MATERIALS: Sand-stone rubble with a slate roof.
PLAN: Formerly cruciform it now comprises; nave, early C14 chancel, north and south aisles and central embattled tower with circular staircase at the north-east corner.
EXTERIOR: There are three Norman doorways, two of which are re-set. That to the north aisle has a later tympanum and three shafts to each side. That on the south side has an altered original tympanum. Above it is set a stone with shallow-relief carving showing St Peter which may be Anglo-Saxon. The earliest fenestration is the Geometrical tracery in the north window of the north transept of pre-1300, the rest are all of C14 date with intersecting or Y-tracery. The west window dates from 1937 when the west door was blocked and the east window dates from 1933. There are two C14 tomb recesses set in the outer walls of the south aisle and transept.

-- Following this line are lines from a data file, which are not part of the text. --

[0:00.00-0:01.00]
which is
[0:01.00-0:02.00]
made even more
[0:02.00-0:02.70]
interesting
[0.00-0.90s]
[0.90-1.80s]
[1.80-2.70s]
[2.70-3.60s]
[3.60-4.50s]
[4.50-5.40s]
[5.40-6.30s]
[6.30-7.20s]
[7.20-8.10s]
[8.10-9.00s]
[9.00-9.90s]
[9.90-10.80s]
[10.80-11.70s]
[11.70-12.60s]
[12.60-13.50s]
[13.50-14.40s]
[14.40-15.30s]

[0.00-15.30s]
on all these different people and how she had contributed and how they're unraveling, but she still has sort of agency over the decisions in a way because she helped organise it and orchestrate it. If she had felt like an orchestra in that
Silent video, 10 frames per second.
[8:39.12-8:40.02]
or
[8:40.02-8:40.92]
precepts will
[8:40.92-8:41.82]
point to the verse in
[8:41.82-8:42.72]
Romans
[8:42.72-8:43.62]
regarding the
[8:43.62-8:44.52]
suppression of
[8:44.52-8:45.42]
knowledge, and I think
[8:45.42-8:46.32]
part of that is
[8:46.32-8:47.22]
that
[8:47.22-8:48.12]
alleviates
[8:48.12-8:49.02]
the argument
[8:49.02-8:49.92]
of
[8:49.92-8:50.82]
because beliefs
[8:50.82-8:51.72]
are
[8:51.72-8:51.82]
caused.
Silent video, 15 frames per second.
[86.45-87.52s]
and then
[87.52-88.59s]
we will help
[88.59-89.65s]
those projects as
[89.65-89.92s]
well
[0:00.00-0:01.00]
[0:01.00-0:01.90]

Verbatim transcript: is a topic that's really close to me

INTERIOR: The nave arcades have different capitals; that to the south has scalloped capitals while those to the north have leaf forms. The north would seem to be later and is dated to c.1210 [Pevsner]. The roof pitch was altered c.1805 over the nave and aisles and ceilings with large-scale coving were inserted. At the same time the pillars of both nave arcades were heightened. The chancel was restored and re-ordered in 1877 by Thomas Nicholson and the panelled ceiling was inserted at that time together with the choir stalls and pulpit, all in a Perpendicular style. The font is C12 and has two tiers of decoration. The communion table is C16 with bulbous legs. There is a series of C14 tomb recesses to the nave and South transept. The organ dates from 1839 and was initially housed in a western gallery but moved to its present position to the north of the choir in the late C19. It has a wooden, battlemented case with cusped openings which reveal the pipes.
Sumary of Importance: This church is a major survival of C12 fabric, including three doorways, two especially fine, one with possibly pre-Conquest carving. There is a C14 crossing tower with circular stair turret, window tracery, tomb recesses and a Norman font. The building should be re-graded at I.
This text is a legacy record and has not been updated since the building was originally listed. Details of the building may have changed in the intervening time. You should not rely on this listing as an accurate description of the building.